━━━ DATA EXTRACTS

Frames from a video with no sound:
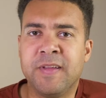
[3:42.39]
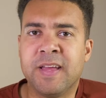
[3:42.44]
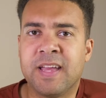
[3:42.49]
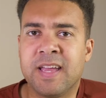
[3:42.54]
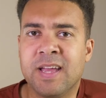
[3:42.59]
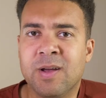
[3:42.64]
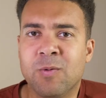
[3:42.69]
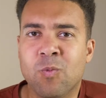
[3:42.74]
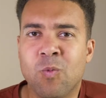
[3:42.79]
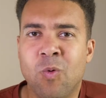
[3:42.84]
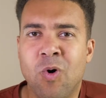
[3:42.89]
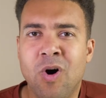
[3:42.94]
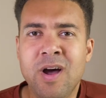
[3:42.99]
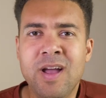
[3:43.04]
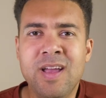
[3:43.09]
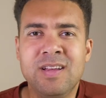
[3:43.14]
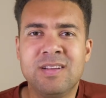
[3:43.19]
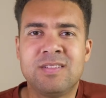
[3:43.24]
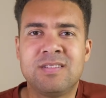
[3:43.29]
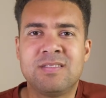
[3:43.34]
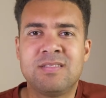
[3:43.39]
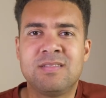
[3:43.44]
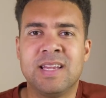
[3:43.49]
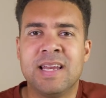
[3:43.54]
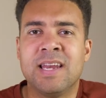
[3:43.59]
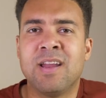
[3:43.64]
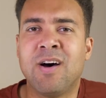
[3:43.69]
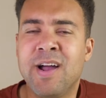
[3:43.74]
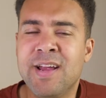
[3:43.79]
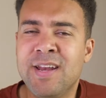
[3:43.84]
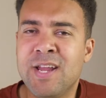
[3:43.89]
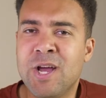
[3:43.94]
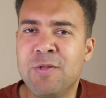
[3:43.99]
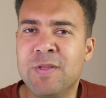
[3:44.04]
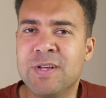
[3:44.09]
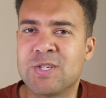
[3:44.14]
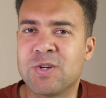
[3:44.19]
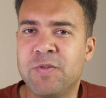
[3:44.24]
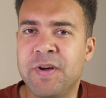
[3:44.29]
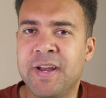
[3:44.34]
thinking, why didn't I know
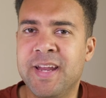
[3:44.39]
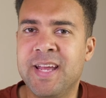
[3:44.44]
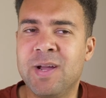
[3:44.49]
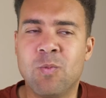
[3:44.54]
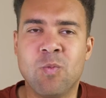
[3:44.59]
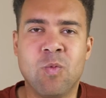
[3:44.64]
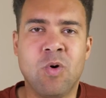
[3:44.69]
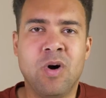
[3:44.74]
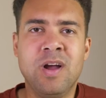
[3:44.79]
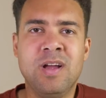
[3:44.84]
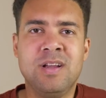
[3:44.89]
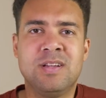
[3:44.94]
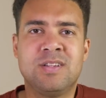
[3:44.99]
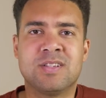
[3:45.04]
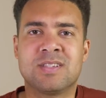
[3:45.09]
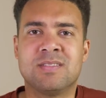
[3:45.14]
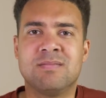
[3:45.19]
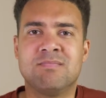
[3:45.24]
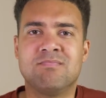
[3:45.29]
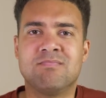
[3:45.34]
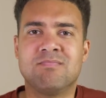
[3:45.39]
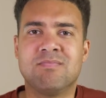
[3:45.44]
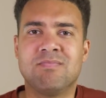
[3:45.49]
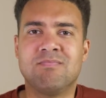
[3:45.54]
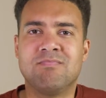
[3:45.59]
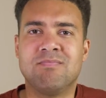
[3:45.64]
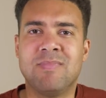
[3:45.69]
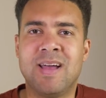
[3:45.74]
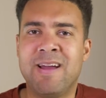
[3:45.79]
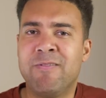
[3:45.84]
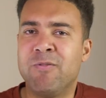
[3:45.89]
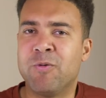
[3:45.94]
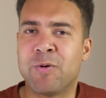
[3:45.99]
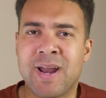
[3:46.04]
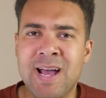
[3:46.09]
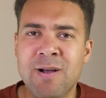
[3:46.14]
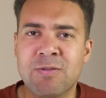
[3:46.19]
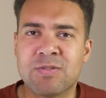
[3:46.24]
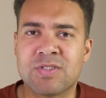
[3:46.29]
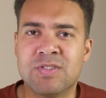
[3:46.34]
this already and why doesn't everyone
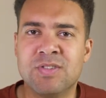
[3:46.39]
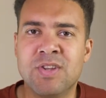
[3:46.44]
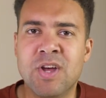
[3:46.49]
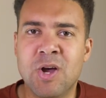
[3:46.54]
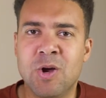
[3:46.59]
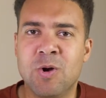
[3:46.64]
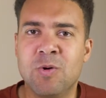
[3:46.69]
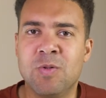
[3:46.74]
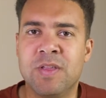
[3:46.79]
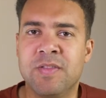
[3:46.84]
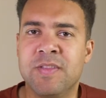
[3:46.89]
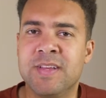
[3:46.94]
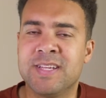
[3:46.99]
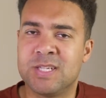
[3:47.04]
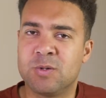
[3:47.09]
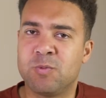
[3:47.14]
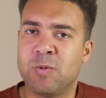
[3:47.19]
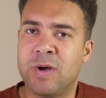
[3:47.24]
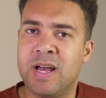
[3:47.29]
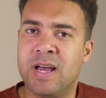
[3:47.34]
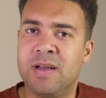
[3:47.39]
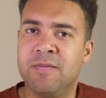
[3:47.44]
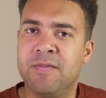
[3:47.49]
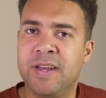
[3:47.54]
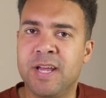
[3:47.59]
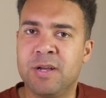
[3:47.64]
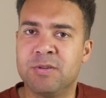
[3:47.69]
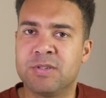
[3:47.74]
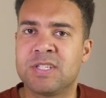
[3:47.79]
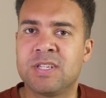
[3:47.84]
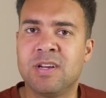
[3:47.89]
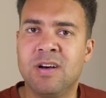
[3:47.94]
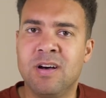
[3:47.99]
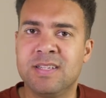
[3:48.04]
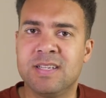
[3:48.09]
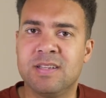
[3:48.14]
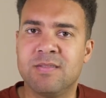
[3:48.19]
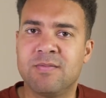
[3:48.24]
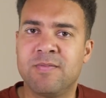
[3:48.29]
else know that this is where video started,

━━━━━━

_EXERCISE PROMPT_
None of the images should be copied, but every entry must be given again exactly.

_RESPONSE TO THE TASK_
Frames from a video with no sound:
[3:42.39]
[3:42.44]
[3:42.49]
[3:42.54]
[3:42.59]
[3:42.64]
[3:42.69]
[3:42.74]
[3:42.79]
[3:42.84]
[3:42.89]
[3:42.94]
[3:42.99]
[3:43.04]
[3:43.09]
[3:43.14]
[3:43.19]
[3:43.24]
[3:43.29]
[3:43.34]
[3:43.39]
[3:43.44]
[3:43.49]
[3:43.54]
[3:43.59]
[3:43.64]
[3:43.69]
[3:43.74]
[3:43.79]
[3:43.84]
[3:43.89]
[3:43.94]
[3:43.99]
[3:44.04]
[3:44.09]
[3:44.14]
[3:44.19]
[3:44.24]
[3:44.29]
[3:44.34]
thinking, why didn't I know
[3:44.39]
[3:44.44]
[3:44.49]
[3:44.54]
[3:44.59]
[3:44.64]
[3:44.69]
[3:44.74]
[3:44.79]
[3:44.84]
[3:44.89]
[3:44.94]
[3:44.99]
[3:45.04]
[3:45.09]
[3:45.14]
[3:45.19]
[3:45.24]
[3:45.29]
[3:45.34]
[3:45.39]
[3:45.44]
[3:45.49]
[3:45.54]
[3:45.59]
[3:45.64]
[3:45.69]
[3:45.74]
[3:45.79]
[3:45.84]
[3:45.89]
[3:45.94]
[3:45.99]
[3:46.04]
[3:46.09]
[3:46.14]
[3:46.19]
[3:46.24]
[3:46.29]
[3:46.34]
this already and why doesn't everyone
[3:46.39]
[3:46.44]
[3:46.49]
[3:46.54]
[3:46.59]
[3:46.64]
[3:46.69]
[3:46.74]
[3:46.79]
[3:46.84]
[3:46.89]
[3:46.94]
[3:46.99]
[3:47.04]
[3:47.09]
[3:47.14]
[3:47.19]
[3:47.24]
[3:47.29]
[3:47.34]
[3:47.39]
[3:47.44]
[3:47.49]
[3:47.54]
[3:47.59]
[3:47.64]
[3:47.69]
[3:47.74]
[3:47.79]
[3:47.84]
[3:47.89]
[3:47.94]
[3:47.99]
[3:48.04]
[3:48.09]
[3:48.14]
[3:48.19]
[3:48.24]
[3:48.29]
else know that this is where video started,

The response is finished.